- **BRIEF**: Return each line, exactly as given, from the one containing "[00:07:08.47 to 00:07:09.47]" through the end of the entries below, and skip the rest.

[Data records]
Segment Open

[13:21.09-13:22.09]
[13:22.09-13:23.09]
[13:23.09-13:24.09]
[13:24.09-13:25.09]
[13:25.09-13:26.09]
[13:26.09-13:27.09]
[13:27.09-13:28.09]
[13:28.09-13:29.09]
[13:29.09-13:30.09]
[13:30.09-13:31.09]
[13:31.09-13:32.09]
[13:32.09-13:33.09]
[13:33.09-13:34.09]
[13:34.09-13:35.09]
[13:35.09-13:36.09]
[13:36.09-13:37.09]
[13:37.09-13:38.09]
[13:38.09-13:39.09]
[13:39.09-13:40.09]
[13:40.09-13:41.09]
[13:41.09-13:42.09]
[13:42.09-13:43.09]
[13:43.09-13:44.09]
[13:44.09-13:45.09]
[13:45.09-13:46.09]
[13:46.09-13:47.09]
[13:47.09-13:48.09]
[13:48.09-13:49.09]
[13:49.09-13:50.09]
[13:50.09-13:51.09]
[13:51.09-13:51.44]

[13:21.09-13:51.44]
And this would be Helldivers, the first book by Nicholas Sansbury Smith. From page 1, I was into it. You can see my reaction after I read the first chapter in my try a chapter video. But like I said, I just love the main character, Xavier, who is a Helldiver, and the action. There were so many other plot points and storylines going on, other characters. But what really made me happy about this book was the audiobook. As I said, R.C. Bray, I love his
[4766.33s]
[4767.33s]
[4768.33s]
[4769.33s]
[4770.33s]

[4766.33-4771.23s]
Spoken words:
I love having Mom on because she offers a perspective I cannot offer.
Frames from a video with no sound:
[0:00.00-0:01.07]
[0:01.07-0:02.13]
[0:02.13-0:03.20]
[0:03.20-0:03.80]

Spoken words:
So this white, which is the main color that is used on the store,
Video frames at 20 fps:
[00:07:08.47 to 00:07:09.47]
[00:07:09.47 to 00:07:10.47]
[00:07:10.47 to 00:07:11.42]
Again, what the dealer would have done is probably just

Segment Closed

- **EXERCISE RESPONSE**:
[00:07:08.47 to 00:07:09.47]
[00:07:09.47 to 00:07:10.47]
[00:07:10.47 to 00:07:11.42]
Again, what the dealer would have done is probably just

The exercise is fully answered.